In previous story “hackable” DAOs were discussed, now it’s time for “unhackable“ ones.
Morphy law says:
“Anything that can go wrong will go wrong”.
Perfect demo: unlucky boy meets lucky girl:
https://www.youtube.com/watch?v=OuJ4BBQ0nhc
[Un]fortunately we can’t control everything; of course, we can do what’s possible. 1st thing that is very simple and easy to do - play on your own field, by your own rules.
Web3 hacks are reported almost daily. Bugs are everywhere - in code, protocols, smart contracts logic, wallets, tools, etc. You can’t handle it all, but you can avoid it. Don’t use a buggy tech, or only use it if there is no other choice. This is one of the fundamental approaches to cybersecurity - to reduce the attack surface.
Follow a “nothing to hack” approach. What’s hackable in DAO on the tech level - treasury or shared account, don’t use it. Each proposal should be invested separately (money out). Profit can be divided immediately (money in). No treasury - no hack.
DAO is just a protocol, any protocol can be implemented on a p2p basis without intermediaries (thanks to cryptography). To integrate L2 DAO in existing blockchain networks just multisig wallet can be used. Moreover, onchain DAOs are very expensive at scale. Imagine onchain voting of 1K members, cost = tx_fee * 1K, what if 1M?
To be online (hot wallets use) is insecure, manage your private keys and sign your transactions on offline devices (bad UX, but better security).
Governance is the most difficult part, unhackable governance is a challenge.
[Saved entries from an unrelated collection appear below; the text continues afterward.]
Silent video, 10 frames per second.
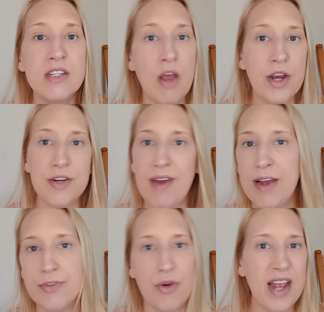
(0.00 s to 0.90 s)
dine
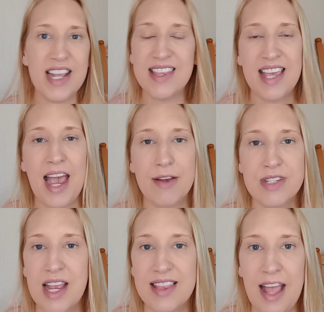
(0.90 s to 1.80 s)
around or anything
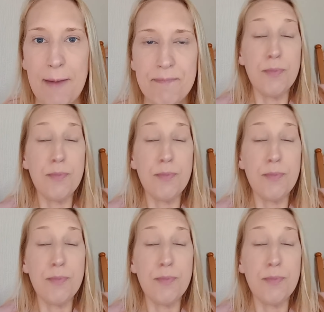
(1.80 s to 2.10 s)
else like that.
Some hackable approaches are there: governance tokens (51% attack), quadratic voting (sybil attack), etc.
Why not to delegate some resources to DAO “leaders”? If leaders do the best for DAOs and themselves - everyone wins (Nash equilibrium), if the leader does provable bad action - anyone can start a dispute (web3 dispute resolution protocol) - a leader can lose deposit and reputation.
DAO leaders/governors can be AI models.
No silver bullet, but active defense: attack surface reduction, diverse/adoptable governance methods, and dispute resolution, experiments with AI and governance automation to reduce human factor/ social engineering.